PET-Recycling

Immer wieder verwendbar

Von Helge Denker · 2015

Einwegflaschen aus Polyethylenterephthalat (PET) werden gesammelt und zum Teil recycelt. Durch die PET-Pfandregelung in Deutschland wird ein Großteil der PET-Flaschen über Leergutsammelstellen wieder verwendet. So gelangt heute circa jede dritte PET-Flasche sortenrein in den Recycling-Kreislauf.

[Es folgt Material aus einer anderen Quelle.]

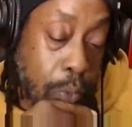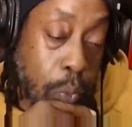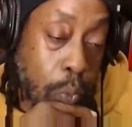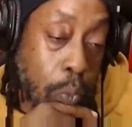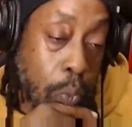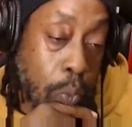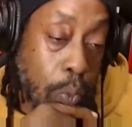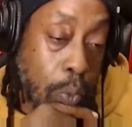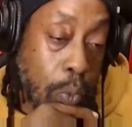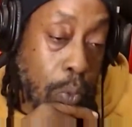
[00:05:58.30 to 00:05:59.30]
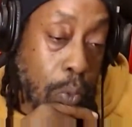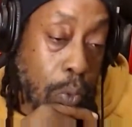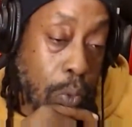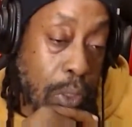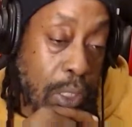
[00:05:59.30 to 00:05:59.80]
Too
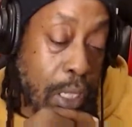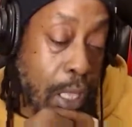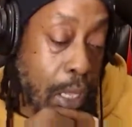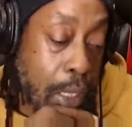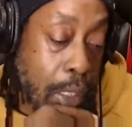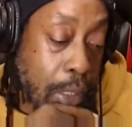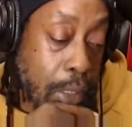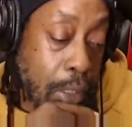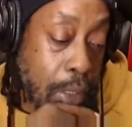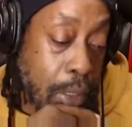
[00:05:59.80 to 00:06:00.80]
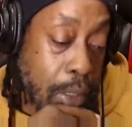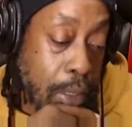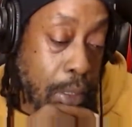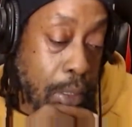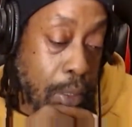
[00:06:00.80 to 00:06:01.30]
long
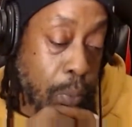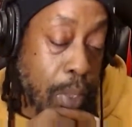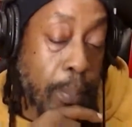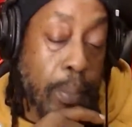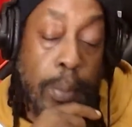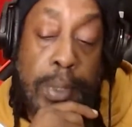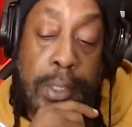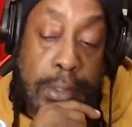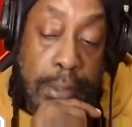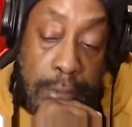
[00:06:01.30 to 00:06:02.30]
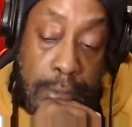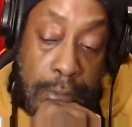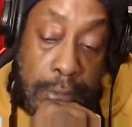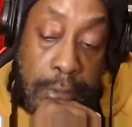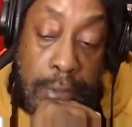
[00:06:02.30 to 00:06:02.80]
we are puppet
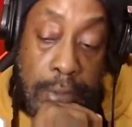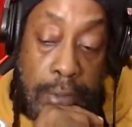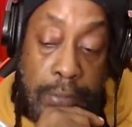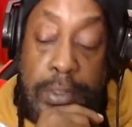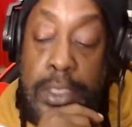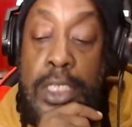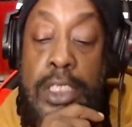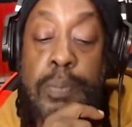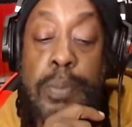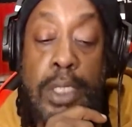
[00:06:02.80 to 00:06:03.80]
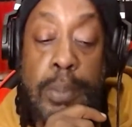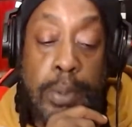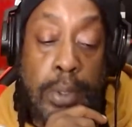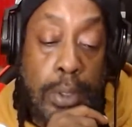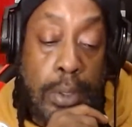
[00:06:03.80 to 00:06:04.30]
for these people.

In speziellen Aufbereitungsanlagen werden pet-Flaschen in kleine „Flakes“ zerhackt, von Fremdstoffen gereinigt, nach Farben sortiert und zu Granulat aufbereitet. Ein Teil dieses alten Materials kann dem Neumaterial beigemischt und zur Herstellung neuer Vorformlinge oder Pre-Forms in einem Spritzgussverfahren für Getränkeflaschen verwendet werden. Die Herstellung neuer Flaschen, die zu 100 Prozent aus recyceltem Material bestehen, ist bisher technisch noch nicht möglich.
Der Umlauf an pet-Flaschen in Deutschland wurde im Jahr im Jahr 2003 auf etwa 800 Millionen Stück in den Größeneinheiten 1,5 Liter, 1 Liter und 0,5 Liter geschätzt. Mit der Einführung des Pflichtpfands auf bestimmte Einweg-Getränkeverpackungen am 1. Januar 2003 kam es zu einem sprunghaften Anstieg der Umlaufmengen. Vor diesem Stichtag recycelte das „Duale System“ rund 99 Prozent der gesammelten pet-Flaschen, was einem Anteil von etwa der Hälfte der insgesamt produzierten Flaschen entsprach. Seit Anfang 2003 werden etwa 70 Prozent der deutschen pet-Flaschen direkt von den Supermärkten und Discountern zurückgenommen. Über die aktuellen Umlaufmengen gibt es derzeit keine verlässlichen Angaben.

Textilfasern aus wiederverwendetem PET

Gebrauchtes pet kann auch zur Herstellung von Polyester-Textilfasern verwendet werden. 2006 wurden knapp vier Millionen Tonnen pet-Abfälle nach China exportiert, was etwa der Menge von 100 Milliarden Plastikflaschen entspricht. Das Land ist damit „Weltmeister” auf diesem Gebiet. Doch auch die Türkei importiert große Mengen an gebrauchtem pet, um daraus Textilfasern herzustellen. Der Marktwert von sortenreinem pet liegt zwischen 400 und 500 Euro pro Tonne. Der reine Materialwert einer gebrauchten 1,5-Liter-Einwegflasche beläuft sich somit auf etwa 1,5 Cent. Der Marktwert von Recycling-pet orientierte sich schon in den 90er Jahren zu 100 Prozent an den Kosten der enthaltenen Rohstoffe Terephthalsäure und Ethylenglycol. Bis heite ist der Einsatz in der chemischen Industrie als Rohstoff-Ersatz für Terephthalsäure/Glycol nicht rentabel.
Textilfasern aus recycelten pet-Flaschen stehen im Verdacht, durch Abrieb beim Waschen zur Kunststoffmüll-Problematik im Mikropartikelbereich beizutragen. Laut einer Studie, die im Fachjournal „Environmental Science & Technology” veröffentlicht wurde, reiben Waschmaschinen mehr als 1.900 Mikropartikel — im Durchmesser kleiner als ein Millimeter — pro Waschgang von Fleece-Stoffen aus Polyester- und Acryltextilfasern. Gelangen diese Mikropartikel über die geklärten Abwässer ins Meer, so werden sie ein Teil des Plastikmülls in den Ozeanen. Derartige Plastik-Partikel wurden weltweit im Sediment von 18 Stränden gefunden. Eine bezahlbare Methode, um diese Partikel wieder aus den Meeren zu entfernen, ist bisher noch nicht entwickelt worden.